[AVAILABLE DATA — start]

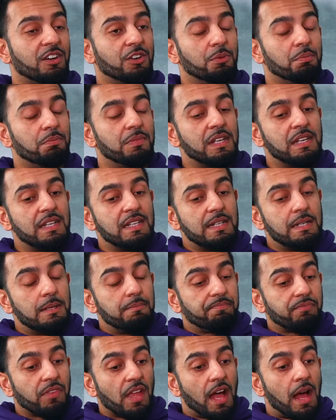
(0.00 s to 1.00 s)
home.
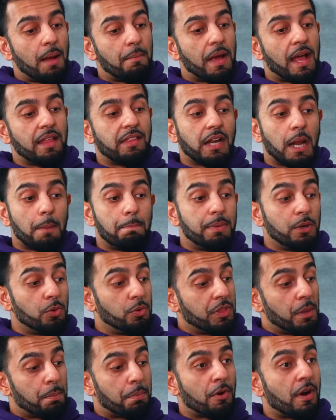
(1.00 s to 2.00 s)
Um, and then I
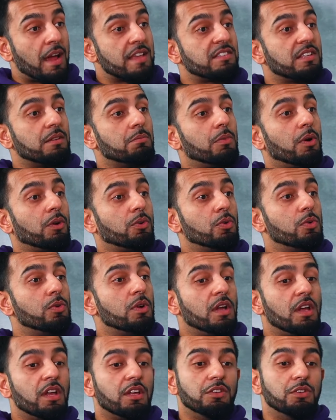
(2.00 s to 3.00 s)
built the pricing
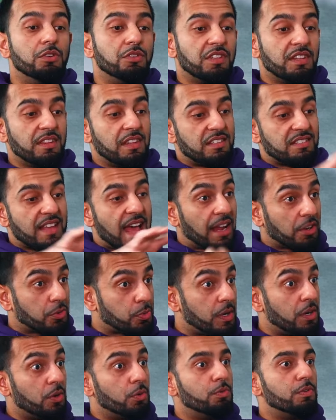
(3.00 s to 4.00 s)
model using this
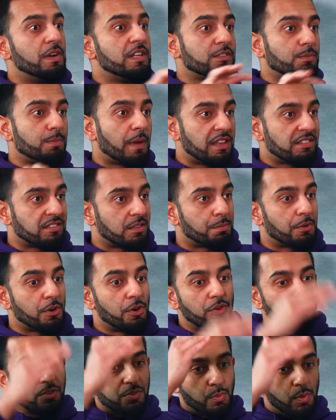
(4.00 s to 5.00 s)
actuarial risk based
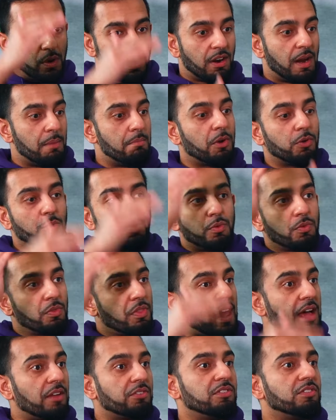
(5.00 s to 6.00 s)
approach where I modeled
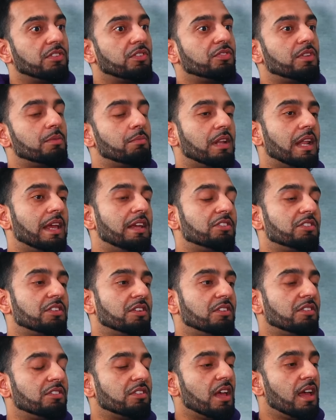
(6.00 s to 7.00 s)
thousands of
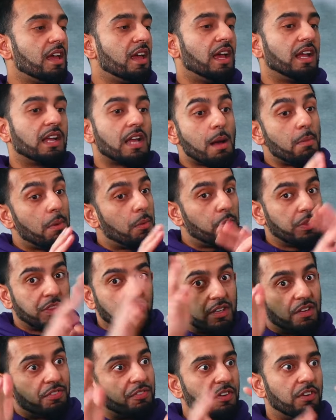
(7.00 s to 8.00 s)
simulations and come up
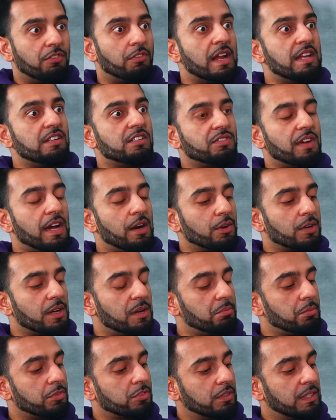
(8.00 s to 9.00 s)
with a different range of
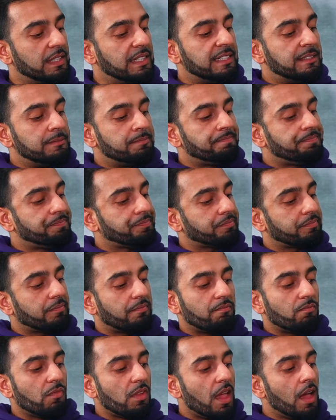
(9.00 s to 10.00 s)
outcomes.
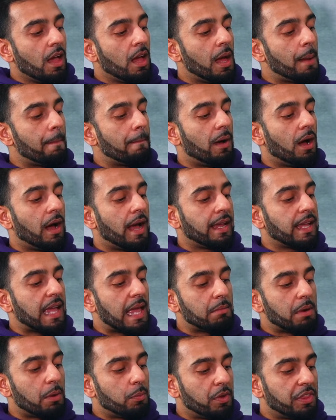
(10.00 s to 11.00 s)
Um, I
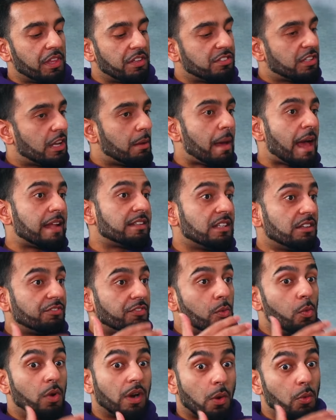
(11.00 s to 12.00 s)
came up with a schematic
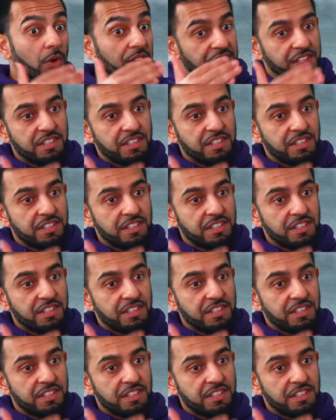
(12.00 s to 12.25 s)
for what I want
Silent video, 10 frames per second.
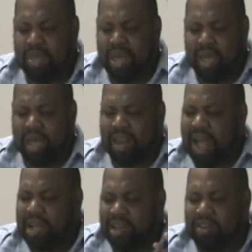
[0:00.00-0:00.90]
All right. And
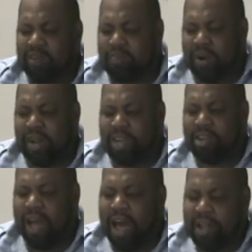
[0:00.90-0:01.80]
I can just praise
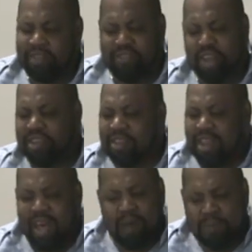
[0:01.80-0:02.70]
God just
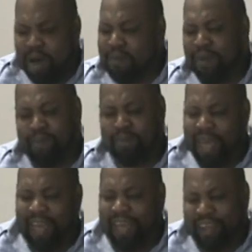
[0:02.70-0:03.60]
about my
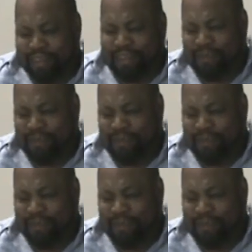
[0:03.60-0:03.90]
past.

[AVAILABLE DATA — finish]

- **ASSIGNED TASK**
Give back exactly the lines from the one containing "(8.00 s to 9.00 s)" through the last line above, both included, and none of the pictures.

- **EXPECTED OUTPUT**
(8.00 s to 9.00 s)
with a different range of
(9.00 s to 10.00 s)
outcomes.
(10.00 s to 11.00 s)
Um, I
(11.00 s to 12.00 s)
came up with a schematic
(12.00 s to 12.25 s)
for what I want
Silent video, 10 frames per second.
[0:00.00-0:00.90]
All right. And
[0:00.90-0:01.80]
I can just praise
[0:01.80-0:02.70]
God just
[0:02.70-0:03.60]
about my
[0:03.60-0:03.90]
past.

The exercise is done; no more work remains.